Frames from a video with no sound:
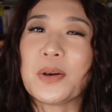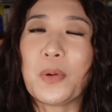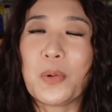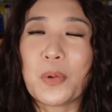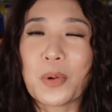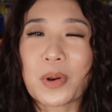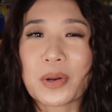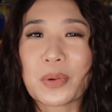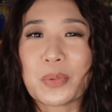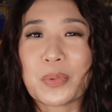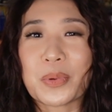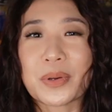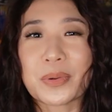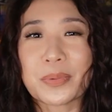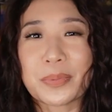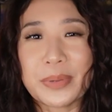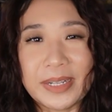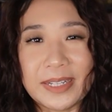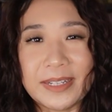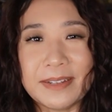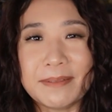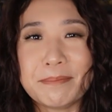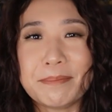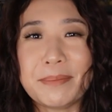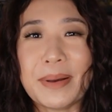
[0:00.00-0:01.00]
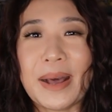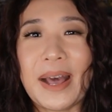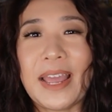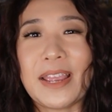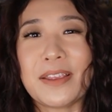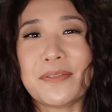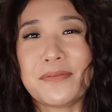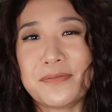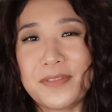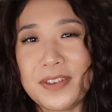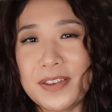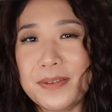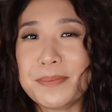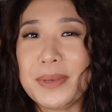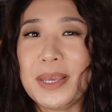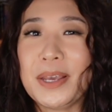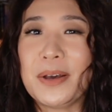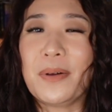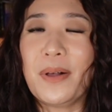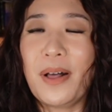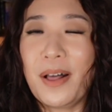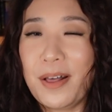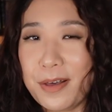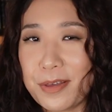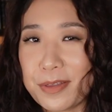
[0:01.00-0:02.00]
or were written by
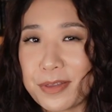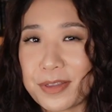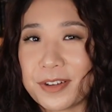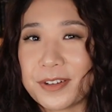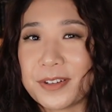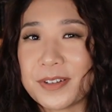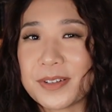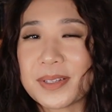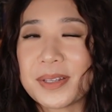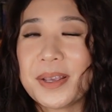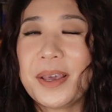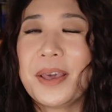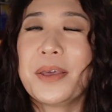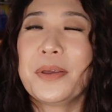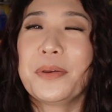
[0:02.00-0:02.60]
female authors,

## What the task asks
Please retype every record exactly, leaving the pictures out.

## Task solution
Frames from a video with no sound:
[0:00.00-0:01.00]
[0:01.00-0:02.00]
or were written by
[0:02.00-0:02.60]
female authors,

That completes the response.